▶ _Description of the task_
Would you please set down, word for word, the lines from the one with "(20.83 s to 21.88 s)" through the final line of the data below, omitting any pictures?

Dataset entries
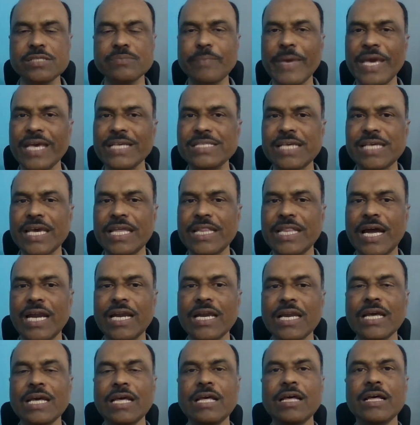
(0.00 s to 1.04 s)
may say
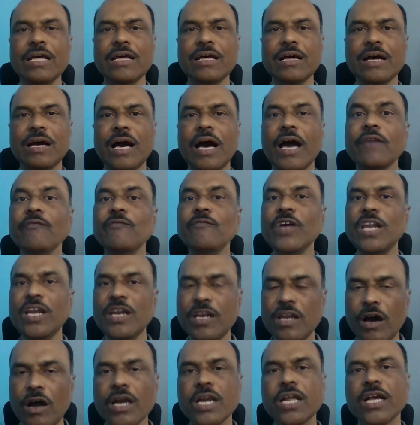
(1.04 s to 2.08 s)
that I will
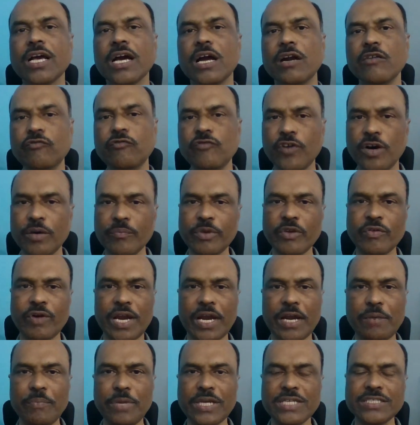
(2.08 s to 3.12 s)
not confirm your
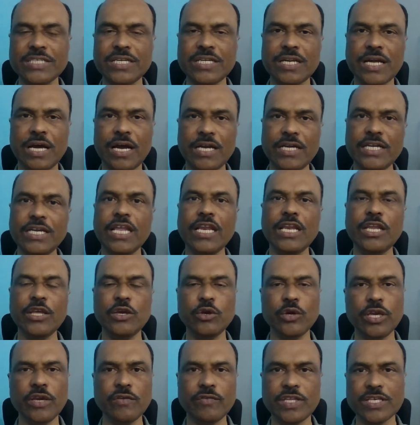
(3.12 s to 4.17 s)
admission until you
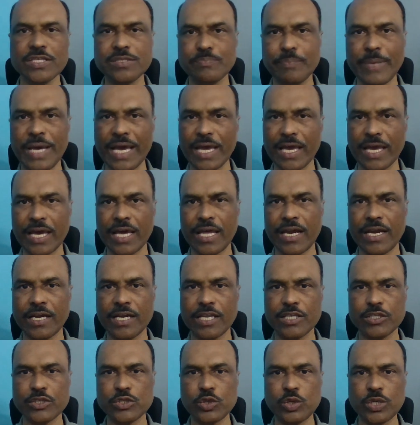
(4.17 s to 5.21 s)
give this bank
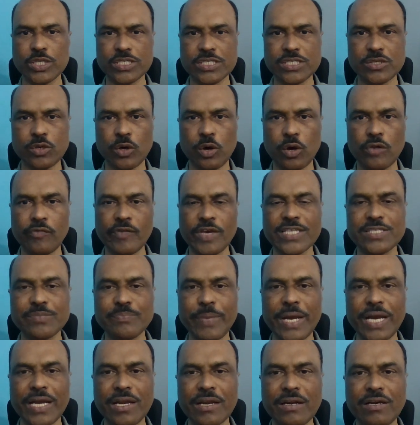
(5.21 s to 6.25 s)
guarantee. So it's always
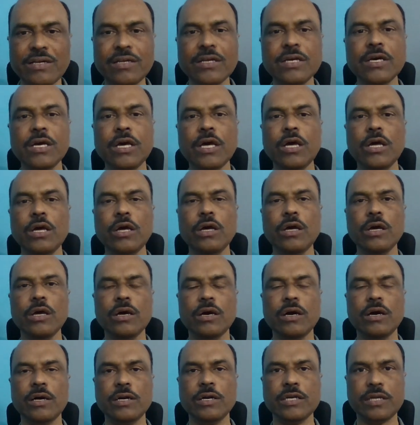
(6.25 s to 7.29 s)
better,
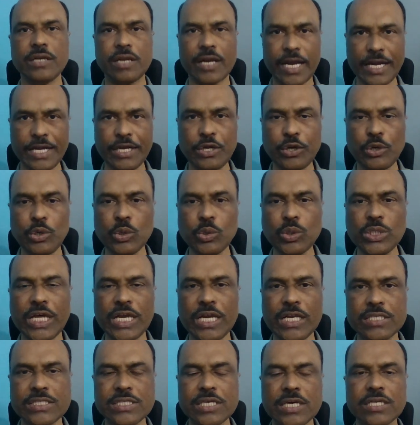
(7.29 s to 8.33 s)
try to do the
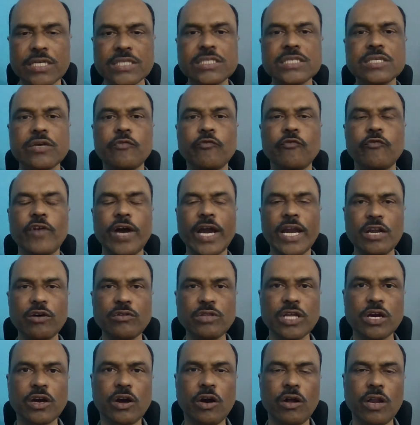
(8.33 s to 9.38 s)
research, find
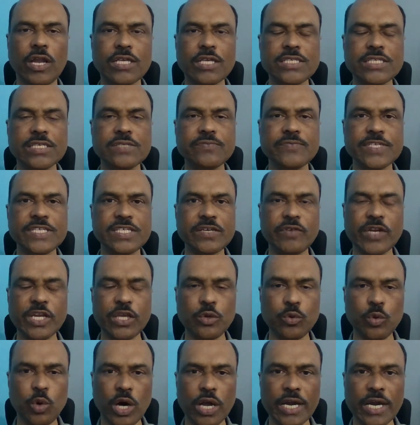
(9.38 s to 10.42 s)
out the colleges whichever
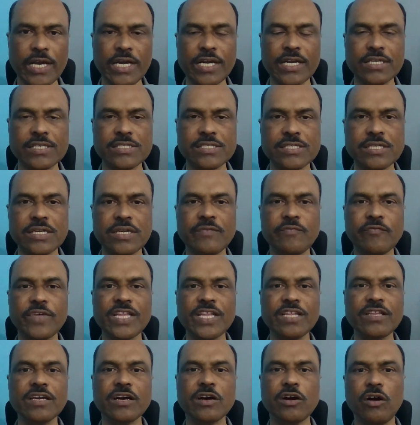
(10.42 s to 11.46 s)
you are interested,
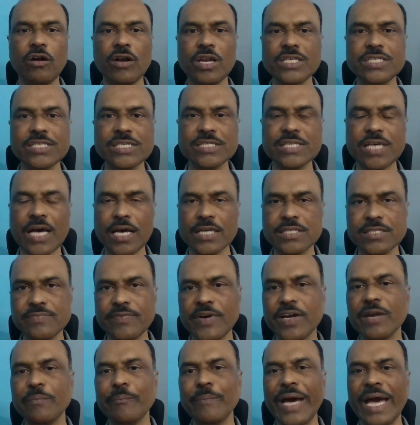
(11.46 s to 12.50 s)
whether the colleges ask
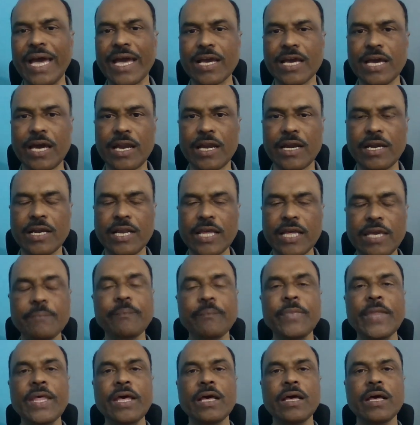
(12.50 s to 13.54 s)
for a bank
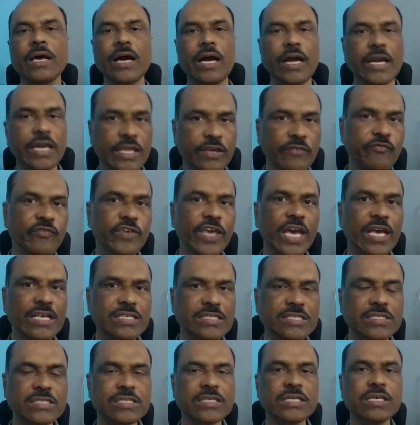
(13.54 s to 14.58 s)
guarantee, and if
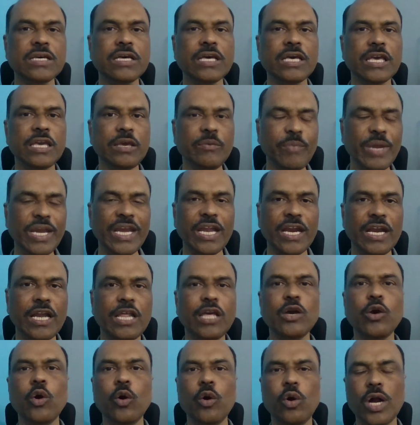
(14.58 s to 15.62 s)
yes,
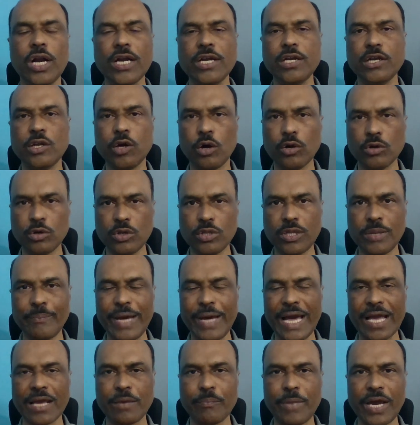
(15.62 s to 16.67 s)
immediately go and talk to the
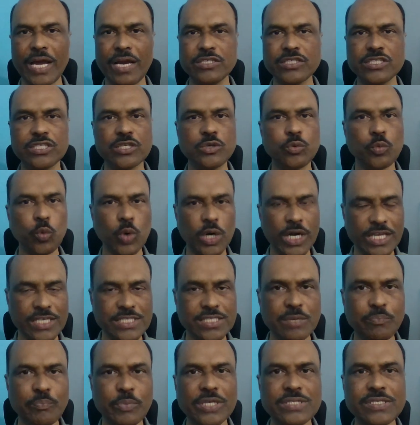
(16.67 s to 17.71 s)
bank manager, what is
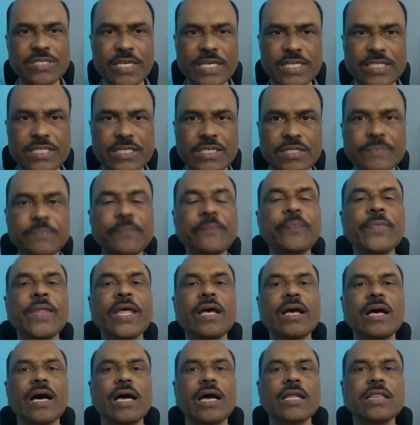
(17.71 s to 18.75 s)
the procedure,
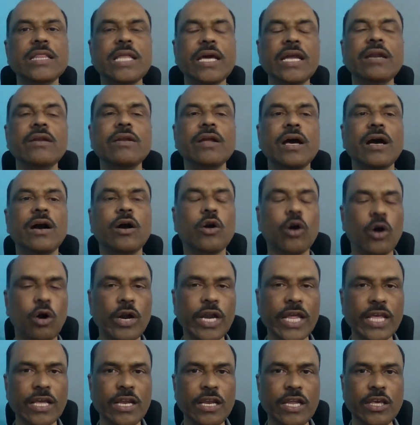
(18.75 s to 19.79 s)
and then
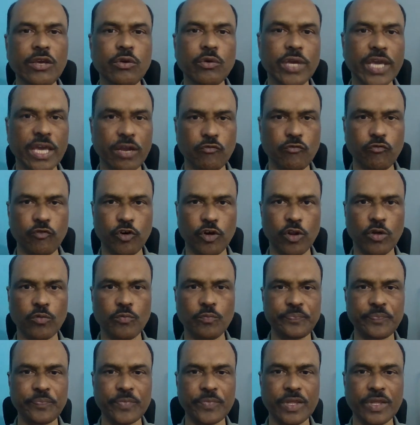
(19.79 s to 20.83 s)
accordingly you can follow,
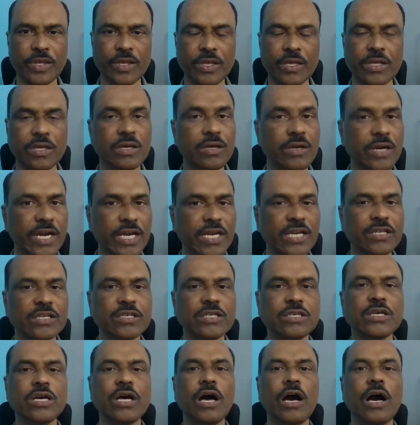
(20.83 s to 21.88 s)
right?
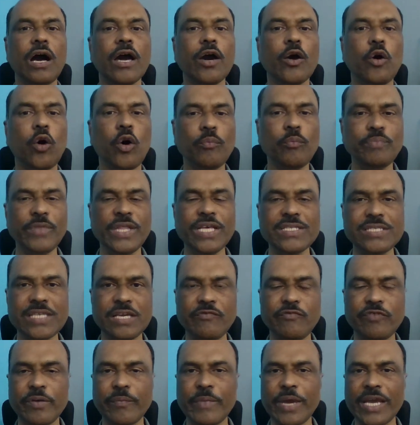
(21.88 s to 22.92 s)
I hope this
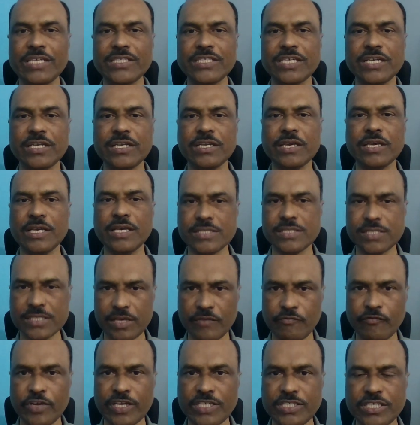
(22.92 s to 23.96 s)
information is
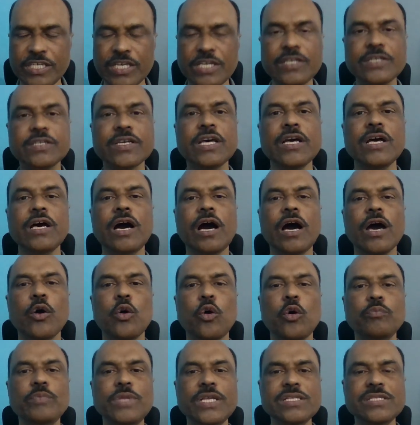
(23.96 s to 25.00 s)
sufficient. I
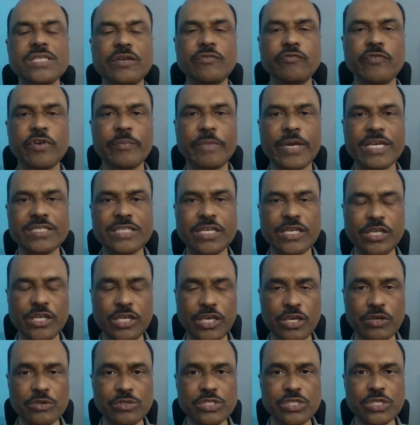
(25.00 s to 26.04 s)
hope this information
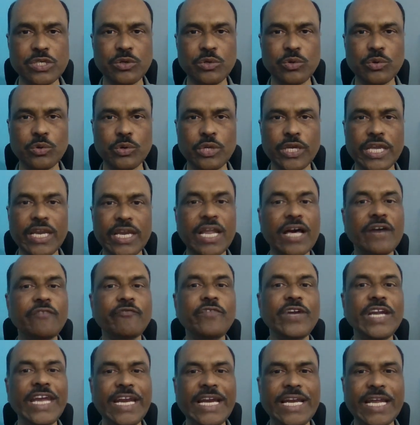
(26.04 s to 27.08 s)
gives you
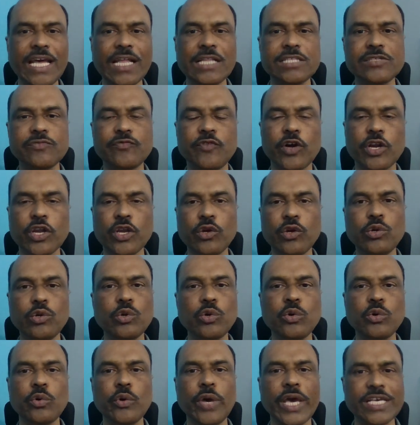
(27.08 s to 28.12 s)
enough details for you
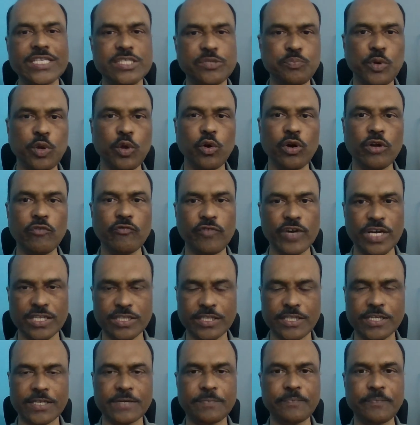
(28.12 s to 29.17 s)
to explore further,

▶ _Response_
(20.83 s to 21.88 s)
right?
(21.88 s to 22.92 s)
I hope this
(22.92 s to 23.96 s)
information is
(23.96 s to 25.00 s)
sufficient. I
(25.00 s to 26.04 s)
hope this information
(26.04 s to 27.08 s)
gives you
(27.08 s to 28.12 s)
enough details for you
(28.12 s to 29.17 s)
to explore further,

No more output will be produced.